First, we define the following helper function, which we will use to process and compute counts of landfalling ARs in catalogs constructed with perturbed values of a hyperparameter of interest.

def process_cts(dictionary):
    '''
    A simple helper function that takes in a dictionary mapping hyperparameter variations
        (deviations from the default/official set) to the respective catalog in pd.DataFrame
        format, and computes landfalling storm counts.
    '''

    res_dict = {}
    total_cts = []
    landfall_cts = []
    for param, df in dictionary.items():
        landfalling = df[df.is_landfalling]
        total_cts.append(df.shape[0])
        landfall_cts.append(landfalling.shape[0])

    res_dict = {'total': total_cts, 'landfalling': landfall_cts}
    res_df = pd.DataFrame(res_dict, index=list(dictionary.keys()))

    return res_df

login()

We first load up the catalog with the official set of parameters. In the rest of the notebook, we go through each hyperparameter and vary that particular hyperparameter relative to the original setting. So, each hyperparameter is only varied individually, not together.

baseline_df = load_catalog('epsspace0.5_epstime12_minpts5_nreppts10_seed12345.h5')

`epsilon_space` perturbations¶

We first perturb the $\epsilon_{space}$ parameter.

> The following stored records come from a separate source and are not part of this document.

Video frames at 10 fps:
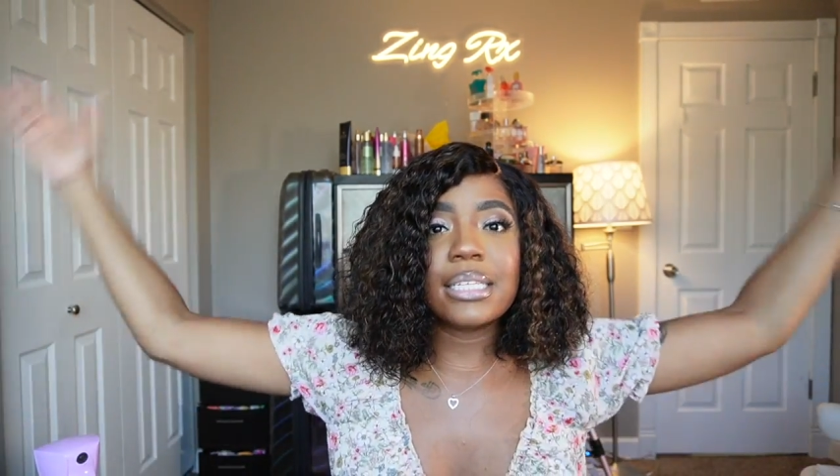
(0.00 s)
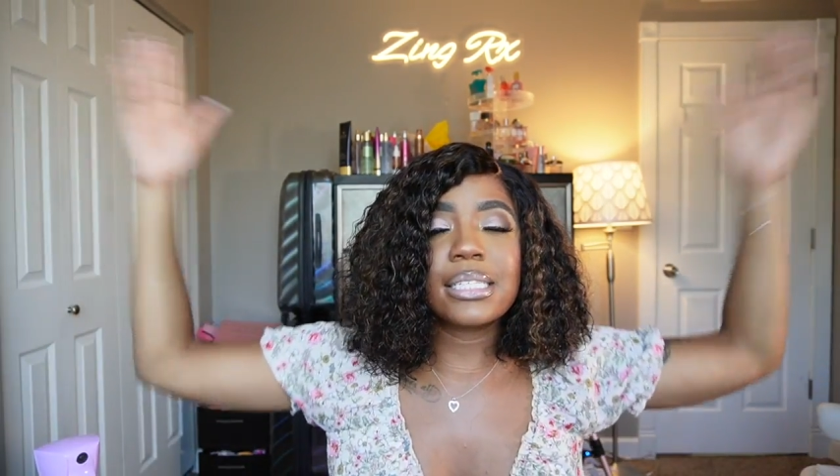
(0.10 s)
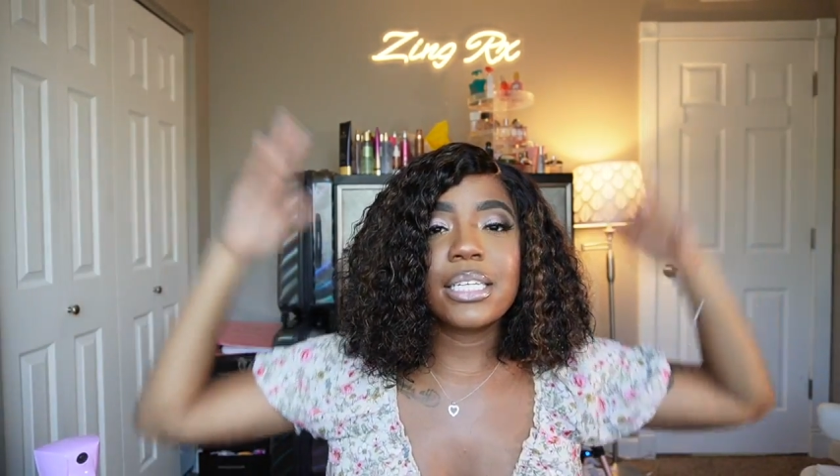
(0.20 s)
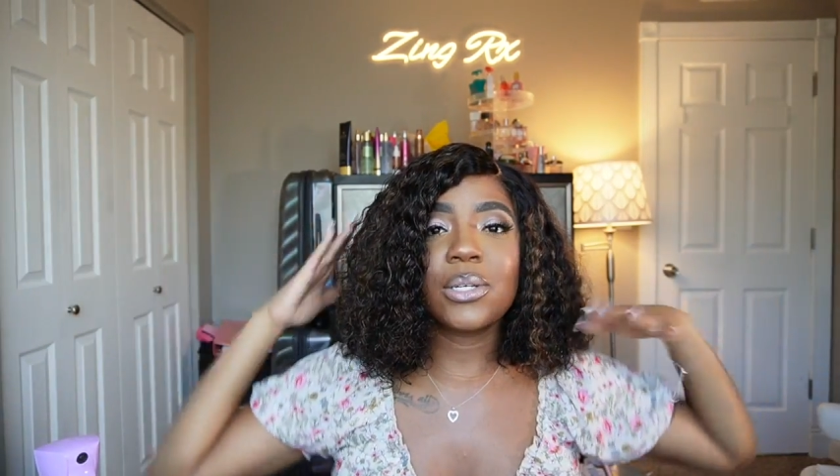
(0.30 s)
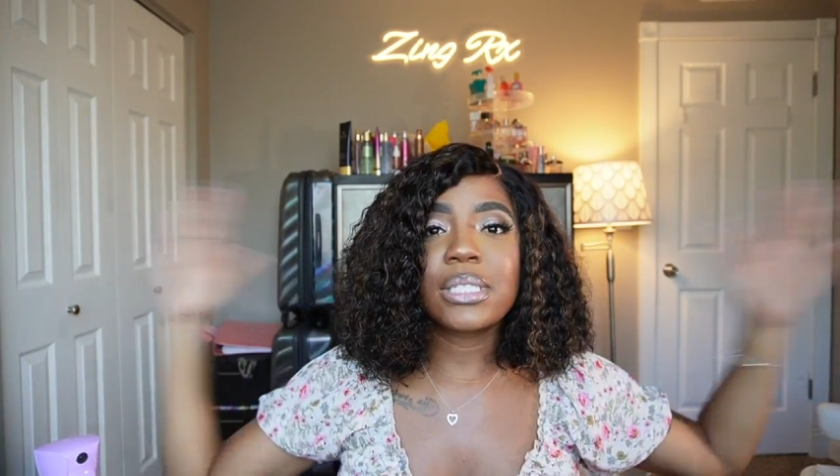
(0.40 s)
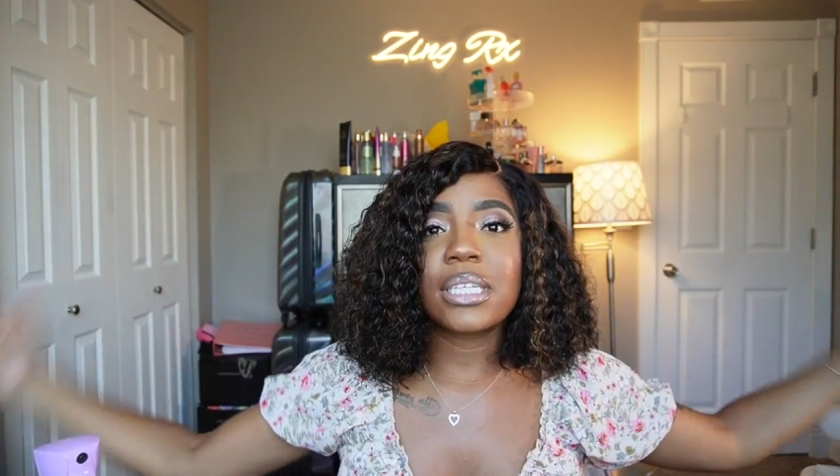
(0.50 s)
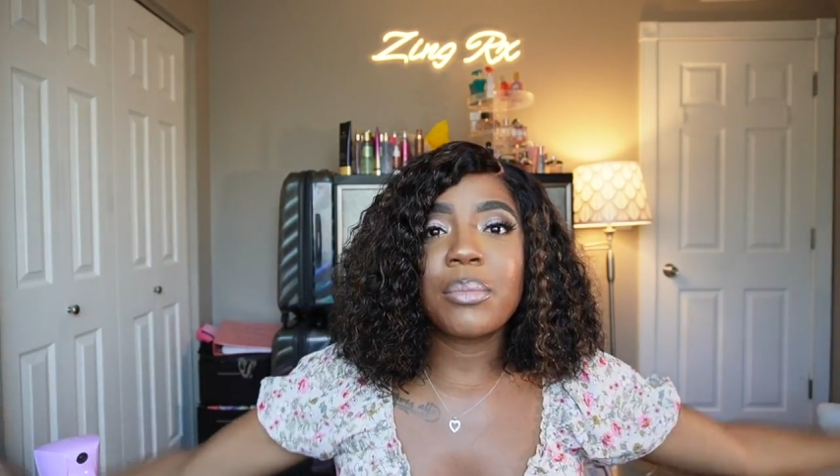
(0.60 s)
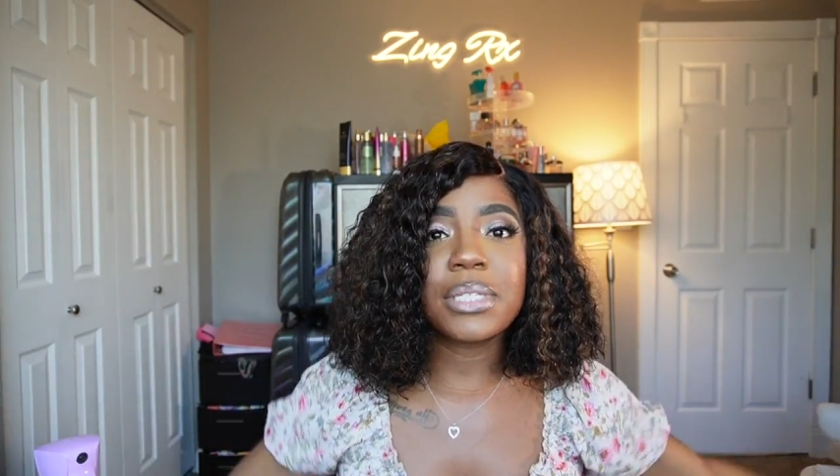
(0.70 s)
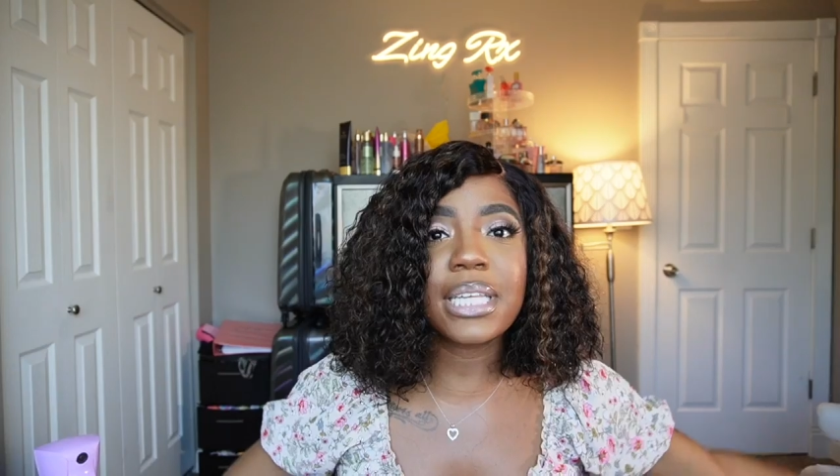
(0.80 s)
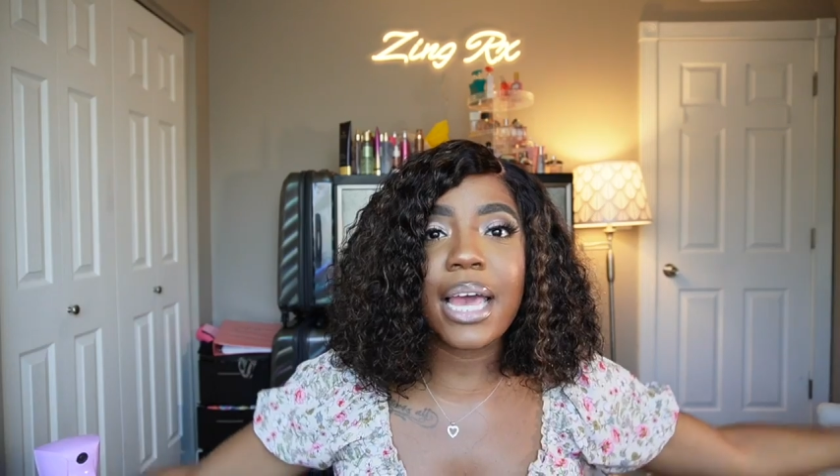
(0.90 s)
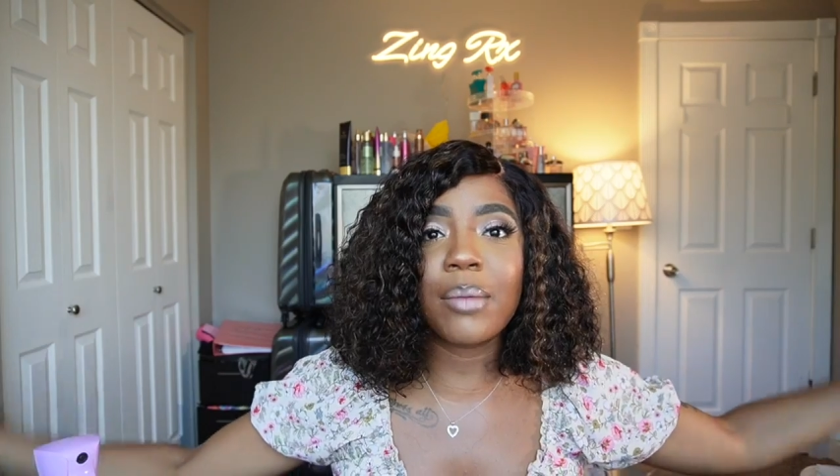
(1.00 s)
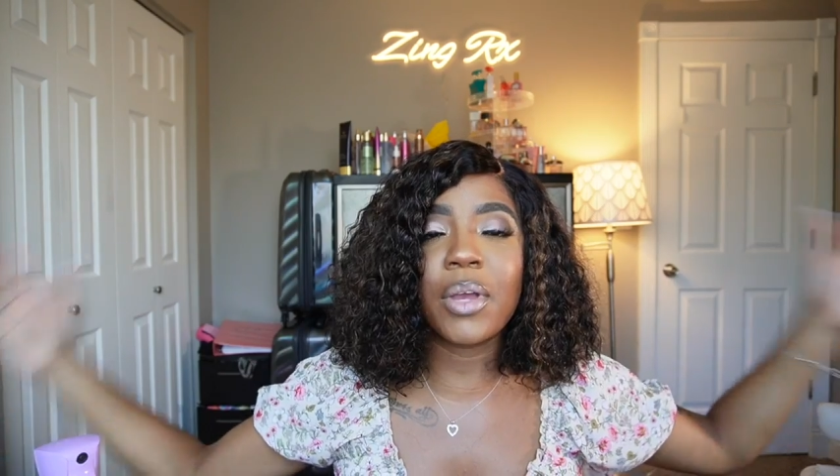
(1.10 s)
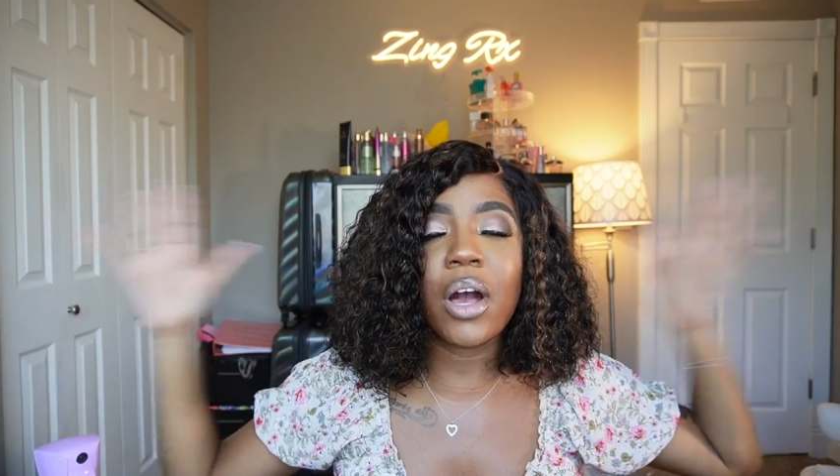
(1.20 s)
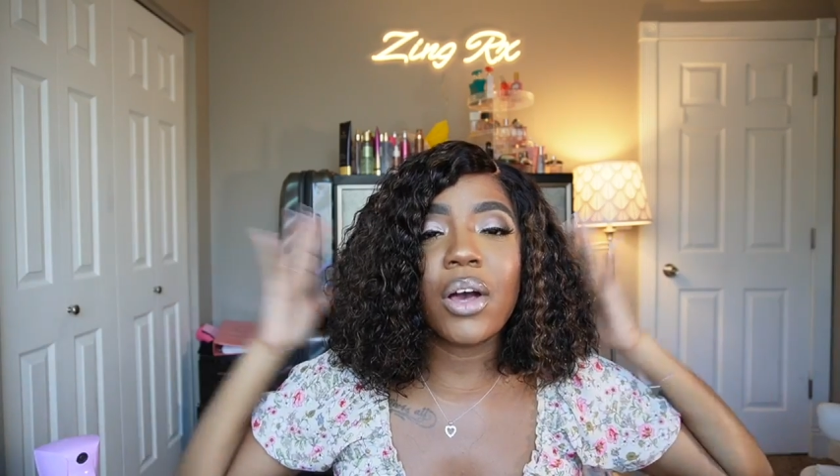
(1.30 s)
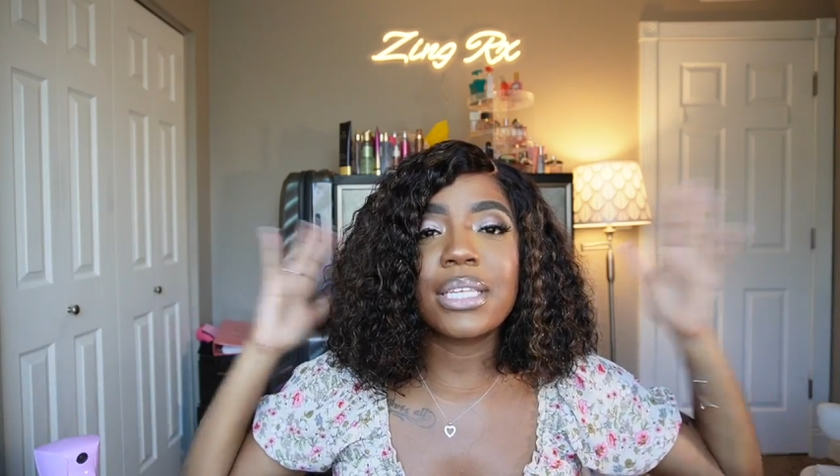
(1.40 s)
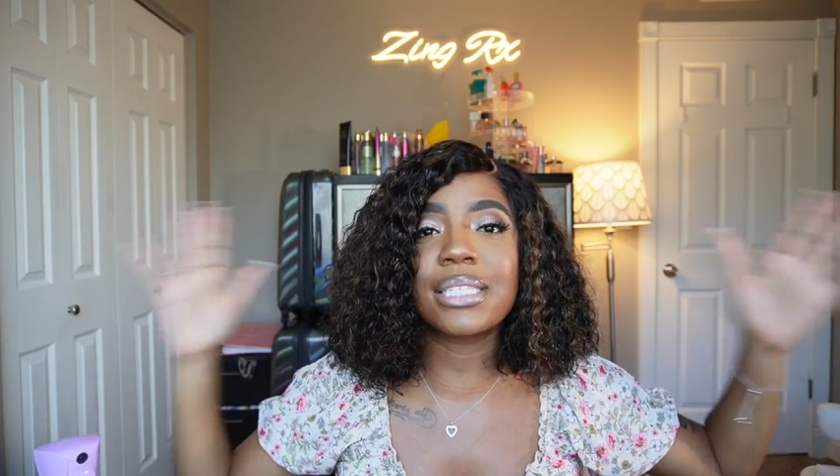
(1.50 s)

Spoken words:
It's still summertime, y'all.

This parameter is represented as fractions of synoptic scale, or fractions of 1000 km.

# constructing dictionaries to organize results
space_dict = {}
space_dict['0.5'] = baseline_df
space_dict['0.25'] = load_catalog('epsspace0.25_epstime12_minpts5_nreppts10_seed12345.h5')
space_dict['0.75'] = load_catalog('epsspace0.75_epstime12_minpts5_nreppts10_seed12345.h5')
space_dict['1.0'] = load_catalog('epsspace1.0_epstime12_minpts5_nreppts10_seed12345.h5')

res_df = process_cts(space_dict)
res_df

To better assess the sensitivity of storm counts to hyperparameter perturbations, relative to the storm counts of the official configuration, we also compute the percent difference between storm counts of catalogs with the perturbed hyperparameters and the official catalog.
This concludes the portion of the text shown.